Last updated at: (Beijing Time) Saturday, June 21, 2003
Annan Disturbed over Abduction of UN Peacekeepers in Eastern DRC
United Nations Secretary-General Kofi Annan said Friday that he was "deeply disturbed" by the overnight abduction of two UN military observers in the eastern Democratic Republic of Congo (DRC).
United Nations Secretary-General Kofi Annan said Friday that he was "deeply disturbed" by the overnight abduction of two UN military observers in the eastern Democratic Republic of Congo (DRC).
In a statement issued through his spokesman, Annan urged all warring parties in eastern DRC and beyond to cooperate "unconditionally" in the release of the missing UN peacekeepers.
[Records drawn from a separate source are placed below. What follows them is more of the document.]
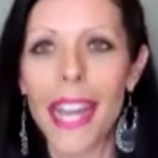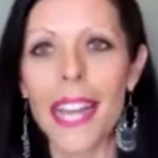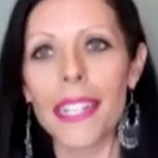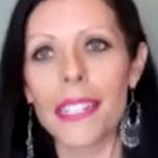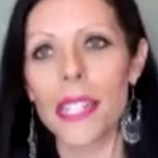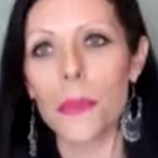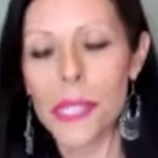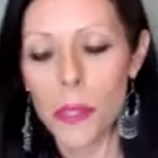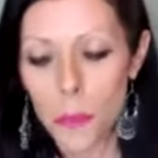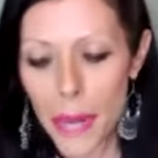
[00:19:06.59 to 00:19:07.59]
And it
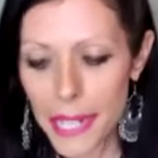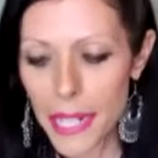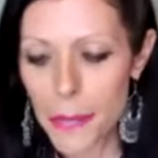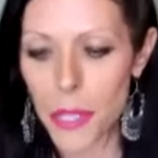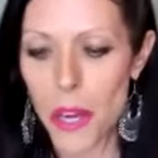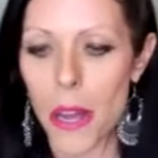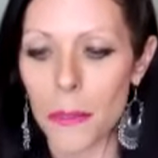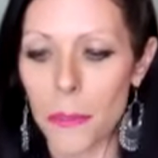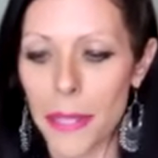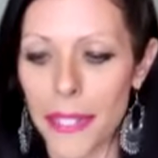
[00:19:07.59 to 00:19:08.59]
was a wake up
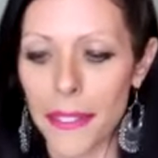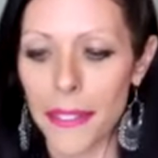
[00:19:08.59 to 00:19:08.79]
call when,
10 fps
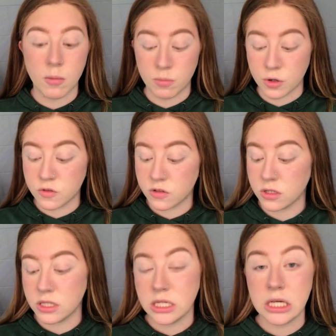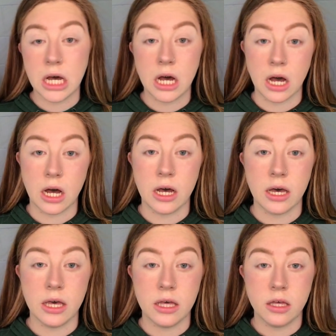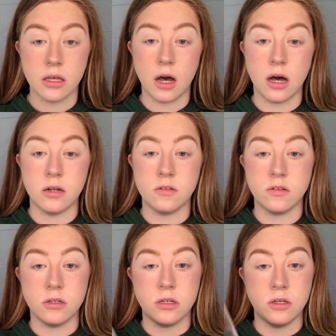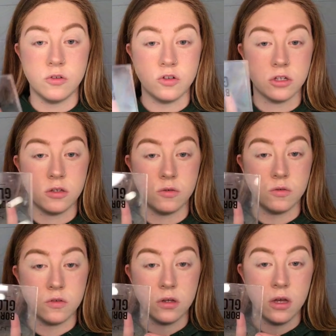Personally, I honestly usually use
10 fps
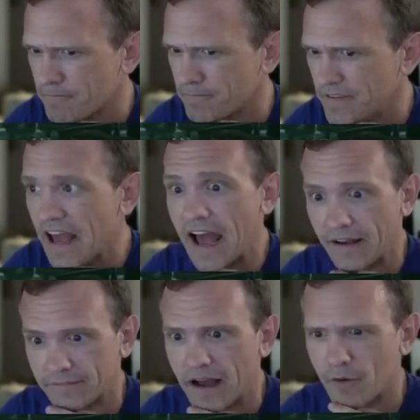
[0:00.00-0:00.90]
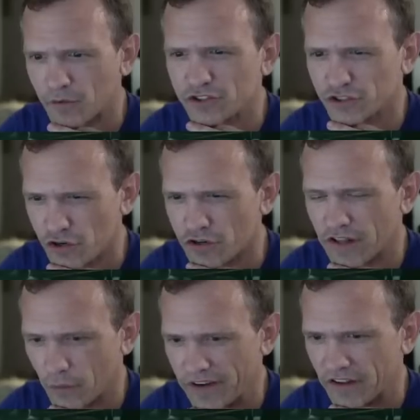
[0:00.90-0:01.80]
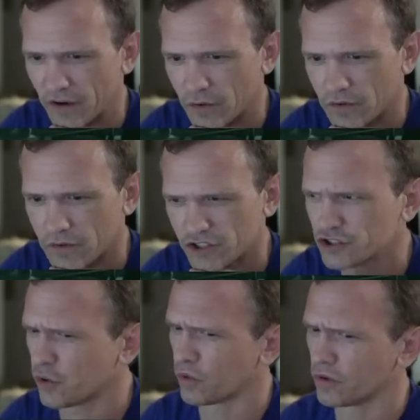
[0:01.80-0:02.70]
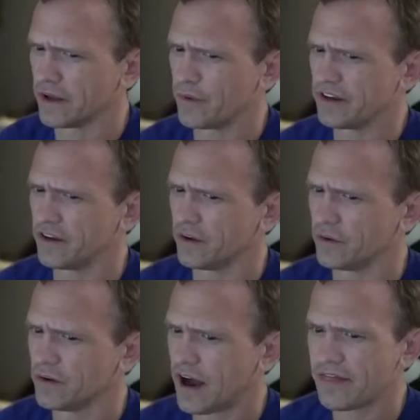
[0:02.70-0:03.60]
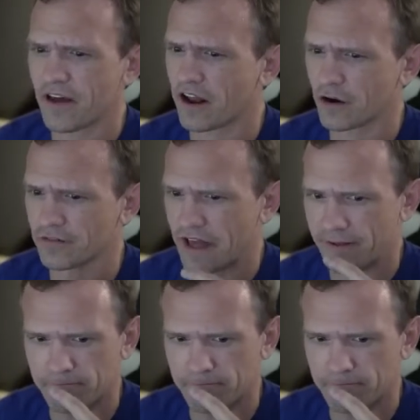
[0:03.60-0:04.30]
Yeah, I'm almost certain that we do. Surely we do. I thought I heard that.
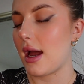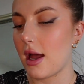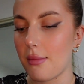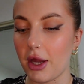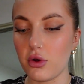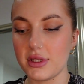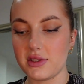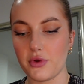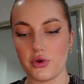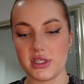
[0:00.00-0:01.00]
Um, I got
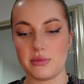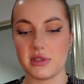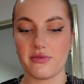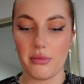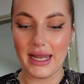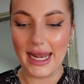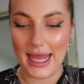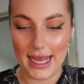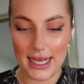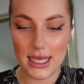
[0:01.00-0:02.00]
these for Christmas from
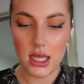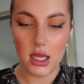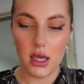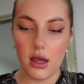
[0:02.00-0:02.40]
Lee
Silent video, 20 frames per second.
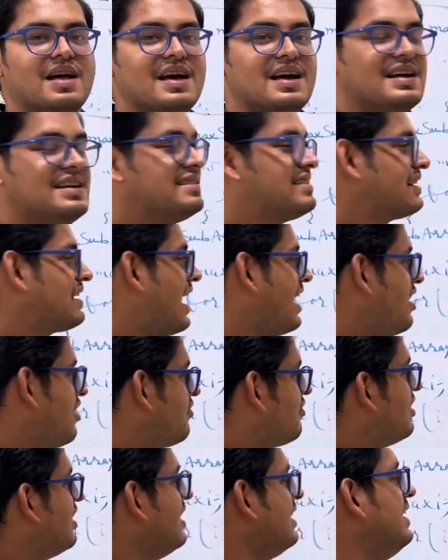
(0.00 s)
is a kind
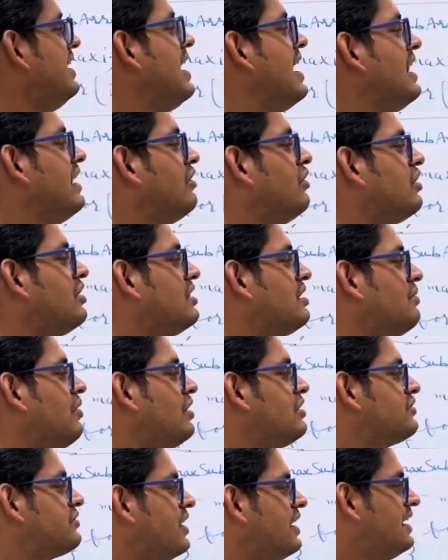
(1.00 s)
of greedy algorithm
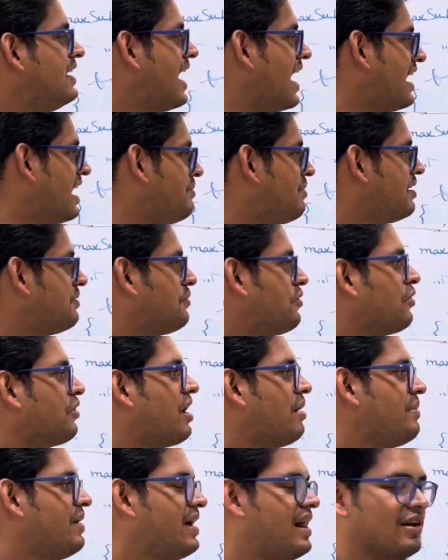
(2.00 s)
also and dynamic
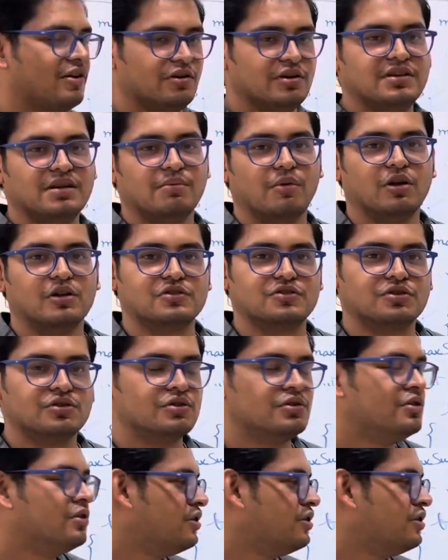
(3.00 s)
programming algorithm also.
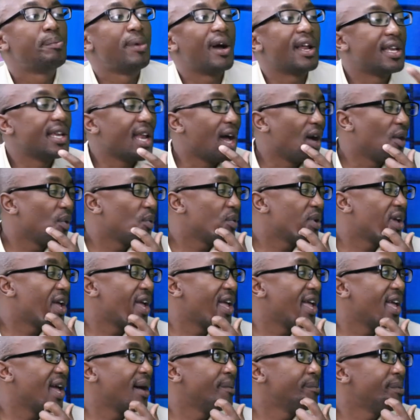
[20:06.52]
But now
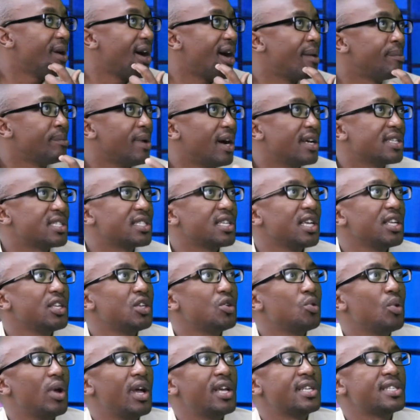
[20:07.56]
I'm asking
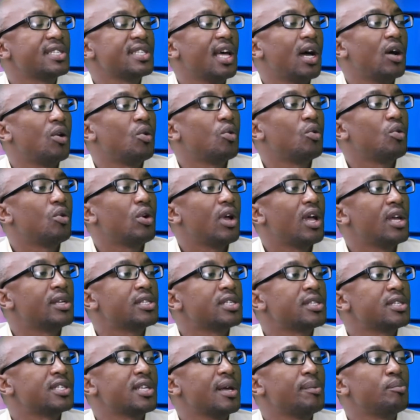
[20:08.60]
you as
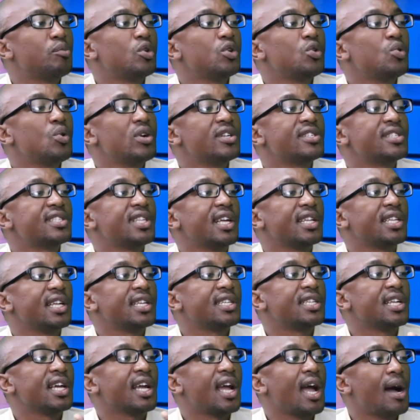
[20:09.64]
somebody who has
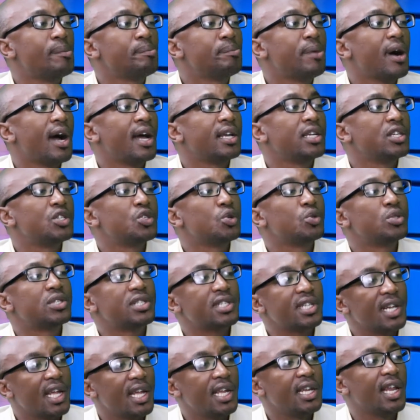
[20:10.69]
started a company to
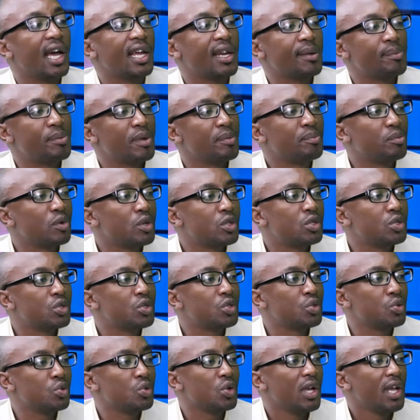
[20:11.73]
train other people
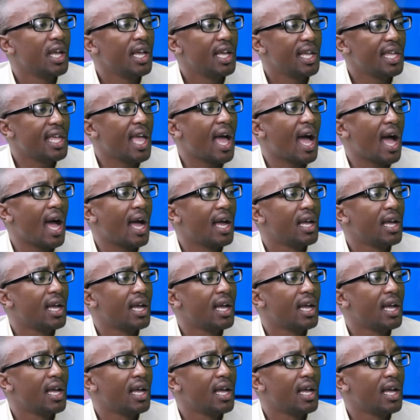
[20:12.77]
to trade. Yeah.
He also called on the rebel Congolese Rally for Democracy-Liberation Movement and its rival, the Congolese Rally for Democracy, to cease hostilities in the eastern DRC in line with a truce accord they signed Thursday in Burundi.
UN spokesperson Hua Jiang told reporters earlier that the two military observers were taken away Thursday evening by a group of unidentified armed men who attacked their residence in the town of Beni.
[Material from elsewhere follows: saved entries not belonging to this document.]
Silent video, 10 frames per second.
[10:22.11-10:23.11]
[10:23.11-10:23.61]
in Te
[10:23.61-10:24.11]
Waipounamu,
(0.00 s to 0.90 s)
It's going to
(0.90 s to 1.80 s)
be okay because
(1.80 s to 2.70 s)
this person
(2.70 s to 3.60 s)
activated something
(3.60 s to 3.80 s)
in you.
She did not release the nationalities of the two kidnapped members of the UN Organization Mission in the DRC (MONUC).
Media reports said the kidnappers could be members of the Congolese Rally for Democracy-Liberation Movement.
The United Nations began deploying peacekeepers to the DRC in November 1999 to monitor a truce aimed to end the country's civil war, which has entered the fifth year in 2003.
Currently, the MONUC has more than 5,000 military and civilian personnel, of which 13 are stationed in Beni.